There are a lot of cool nuggets in Google's New Book: The Site Reliability Workbook. If you haven't put it on your reading list, here's a tantalizing excerpt from CHAPTER 11 Managing Load by Cooper Bethea, Gráinne Sheerin, Jennifer Mace, and Ruth King with Gary Luo and Gary O’Connor.


Niantic launched Pokémon GO in the summer of 2016. It was the first new Pokémon game in years, the first official Pokémon smartphone game, and Niantic’s first project in concert with a major entertainment company. The game was a runaway hit and more popular than anyone expected—that summer you’d regularly see players gathering to duel around landmarks that were Pokémon Gyms in the virtual world.
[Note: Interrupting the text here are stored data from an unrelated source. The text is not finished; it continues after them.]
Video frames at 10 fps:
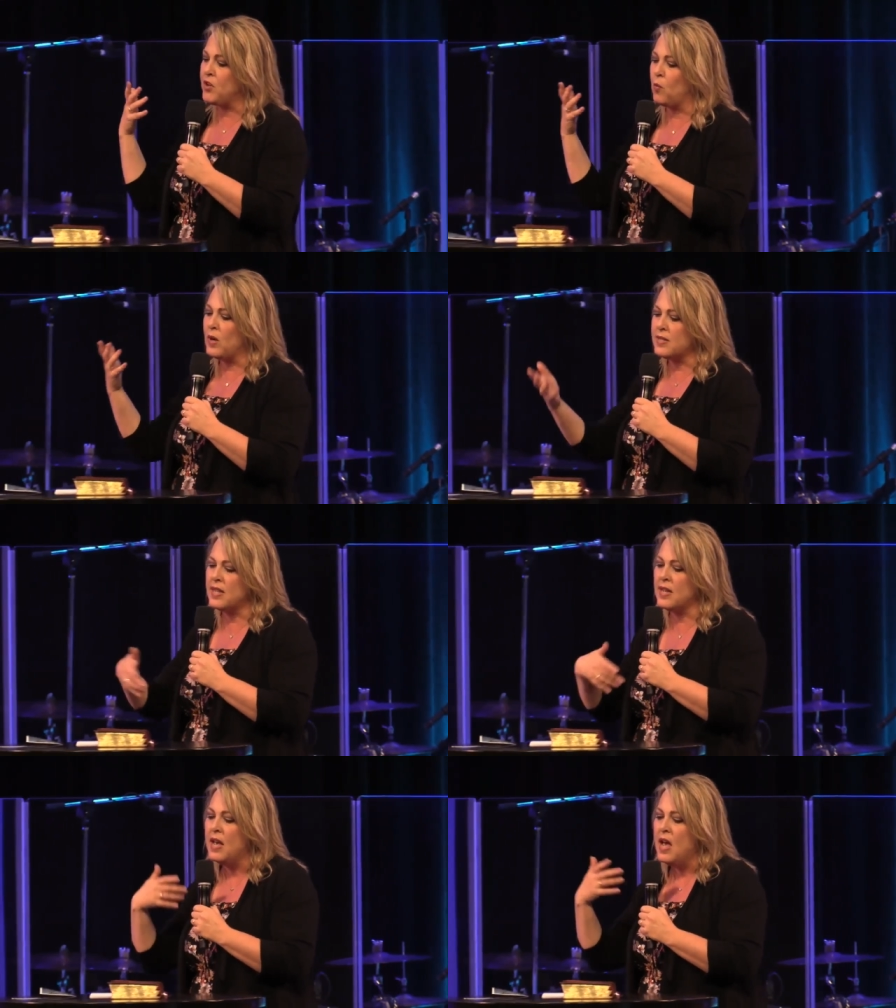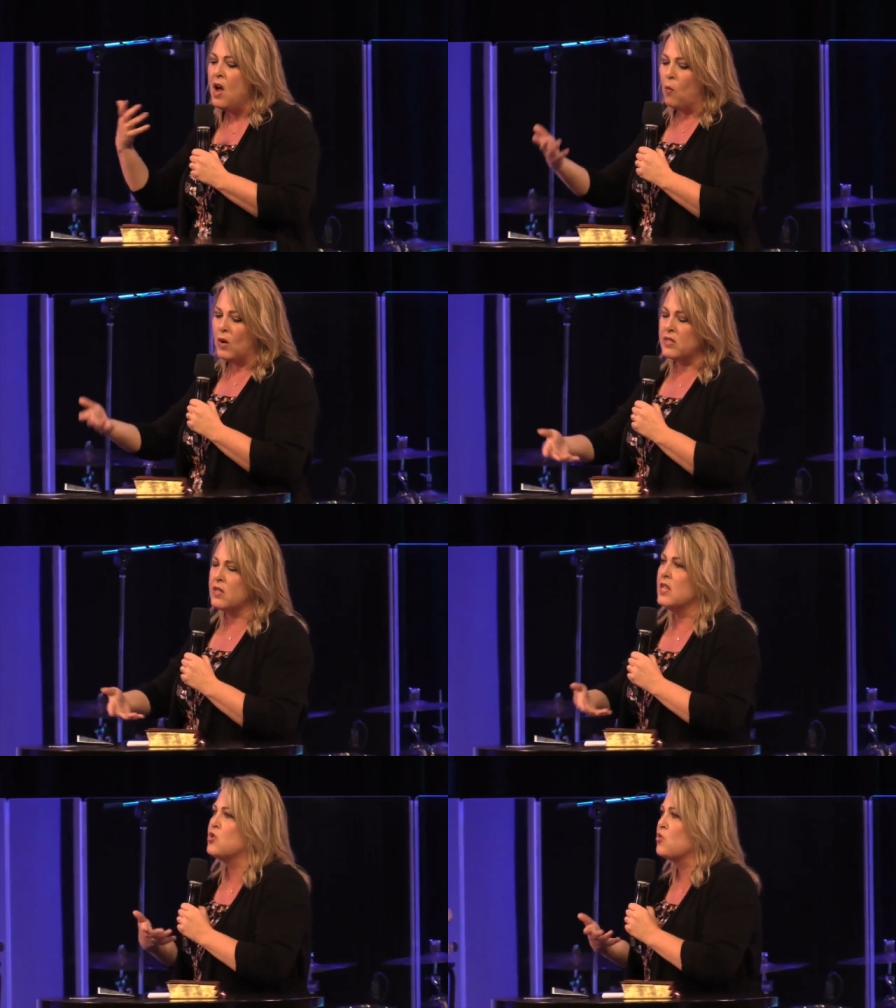What's the what's
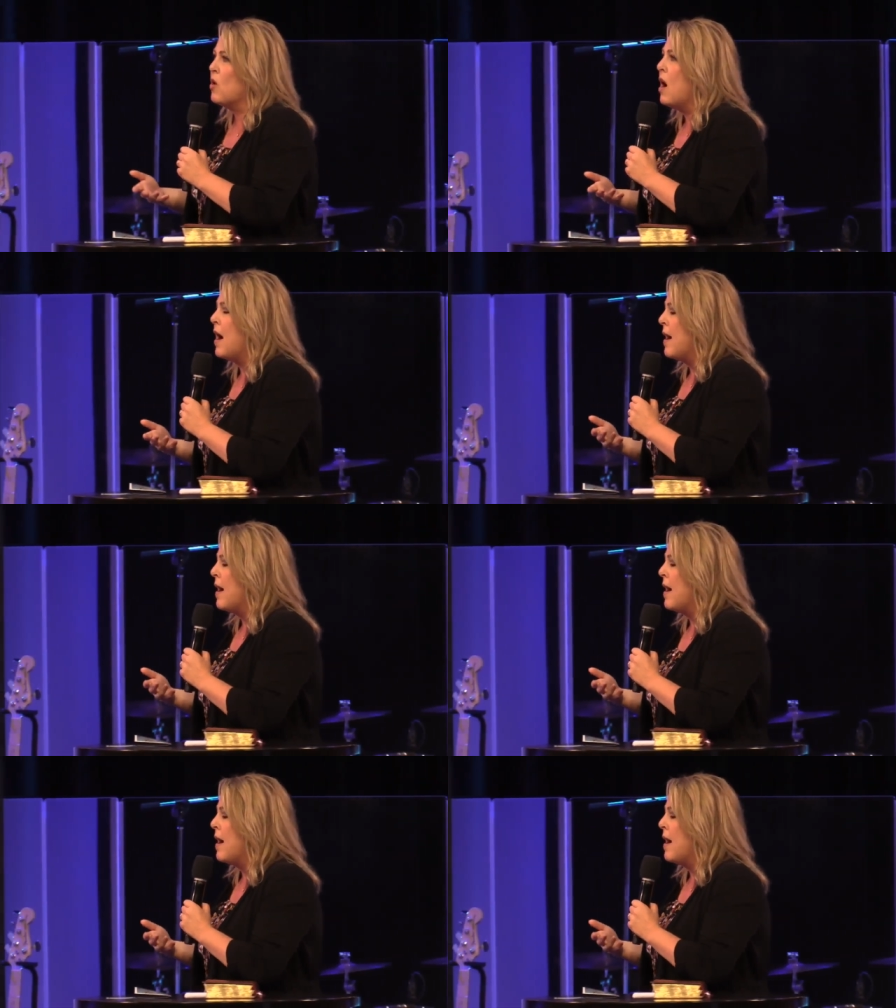the draw?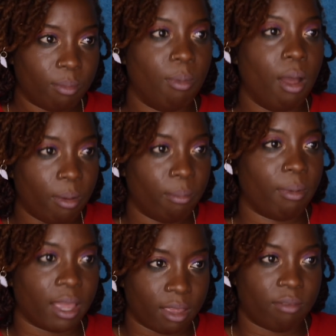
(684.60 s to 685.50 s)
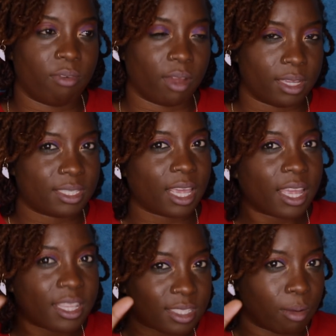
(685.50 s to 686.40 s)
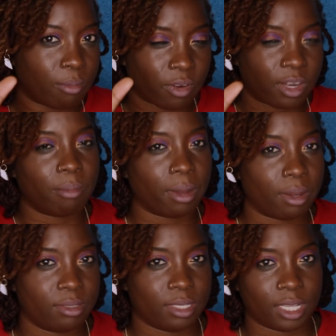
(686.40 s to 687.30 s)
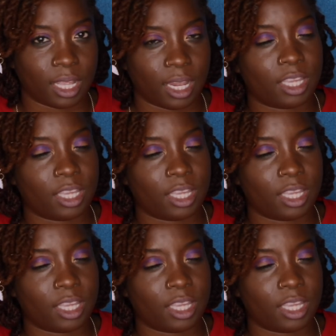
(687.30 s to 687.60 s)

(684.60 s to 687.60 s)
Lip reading: my advice. Hands up for anybody who's like that.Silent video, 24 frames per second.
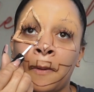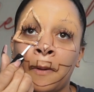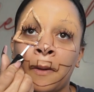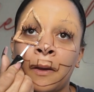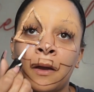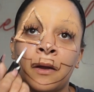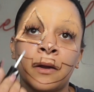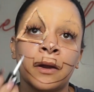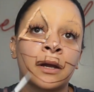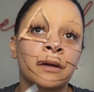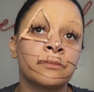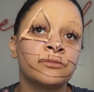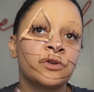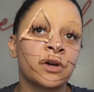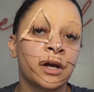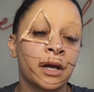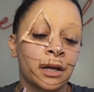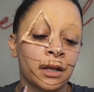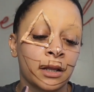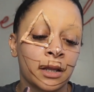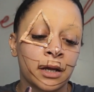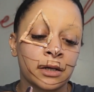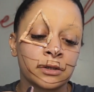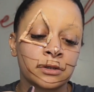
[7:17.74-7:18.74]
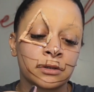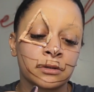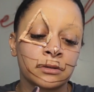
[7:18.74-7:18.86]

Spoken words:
All right, I'm trying lashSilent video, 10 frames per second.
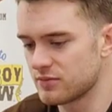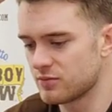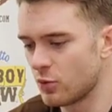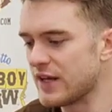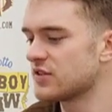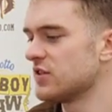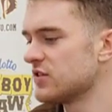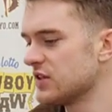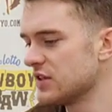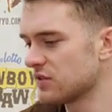weeks of the
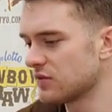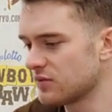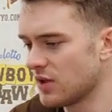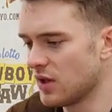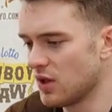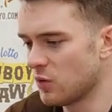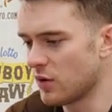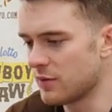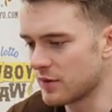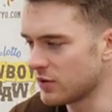season,
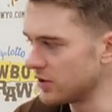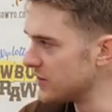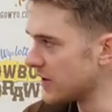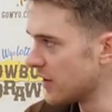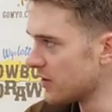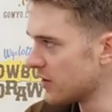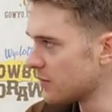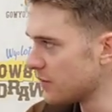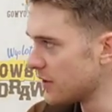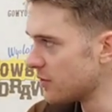where we've been really together,
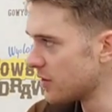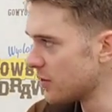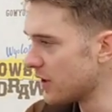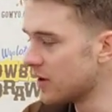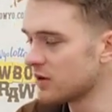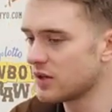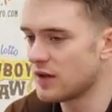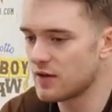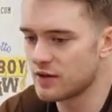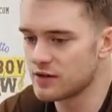we played really well,
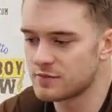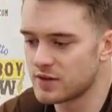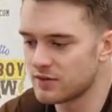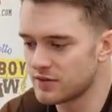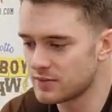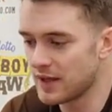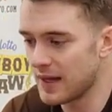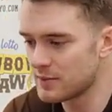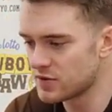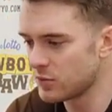and then there's been
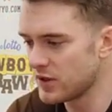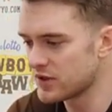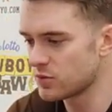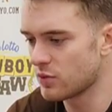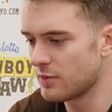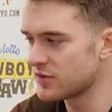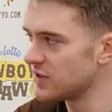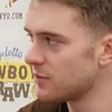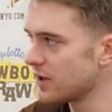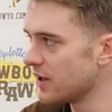games and weeks where we've been
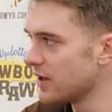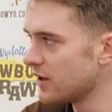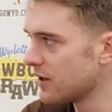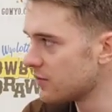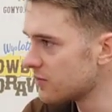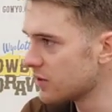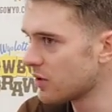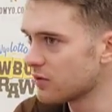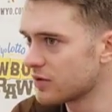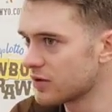separated. And
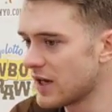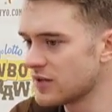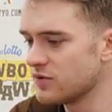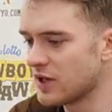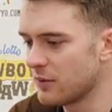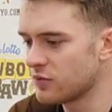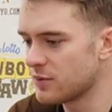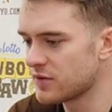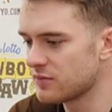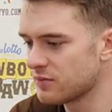the last few games we've
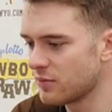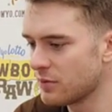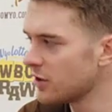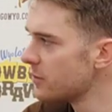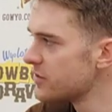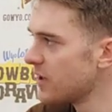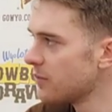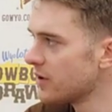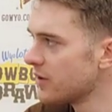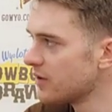been a little bit
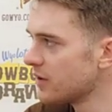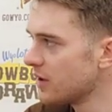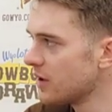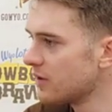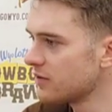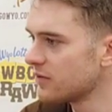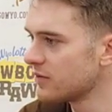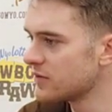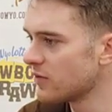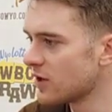separate
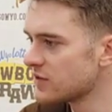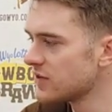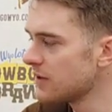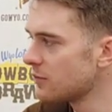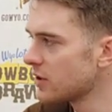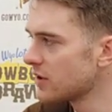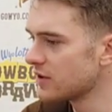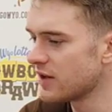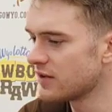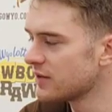as far as teamwork
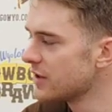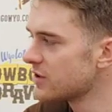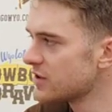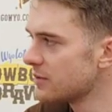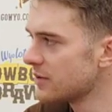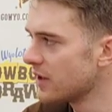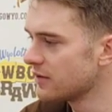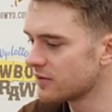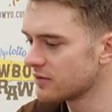and leadership and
Pokémon GO’s success greatly exceeded the expectations of the Niantic engineering team. Prior to launch, they load-tested their software stack to process up to 5x their most optimistic traffic estimates. The actual launch requests per second (RPS) rate was nearly 50x that estimate—enough to present a scaling challenge for nearly any software stack. To further complicate the matter, the world of Pokémon GO is highly interactive and globally shared among its users. All players in a given area see the same view of the game world and interact with each other inside that world. This requires that the game produce and distribute near-real-time updates to a state shared by all participants.

Scaling the game to 50x more users required a truly impressive effort from the Niantic engineering team. In addition, many engineers across Google provided their assis‐ tance in scaling the service for a successful launch. Within two days of migrating to GCLB, the Pokemon GO app became the single largest GCLB service, easily on par with the other top 10 GCLB services.

As shown in Figure 11-5, when it launched, Pokémon GO used Google’s regional Network Load Balancer (NLB) to load-balance ingress traffic across a Kubernetes cluster. Each cluster contained pods of Nginx instances, which served as Layer 7 reverse proxies that terminated SSL, buffered HTTP requests, and performed routing and load balancing across pods of application server backends.

Figure 11-5. Pokémon GO (pre-GCLB)

Can How Bees Solve their Load Balancing Problems Help Build More Scalable Websites?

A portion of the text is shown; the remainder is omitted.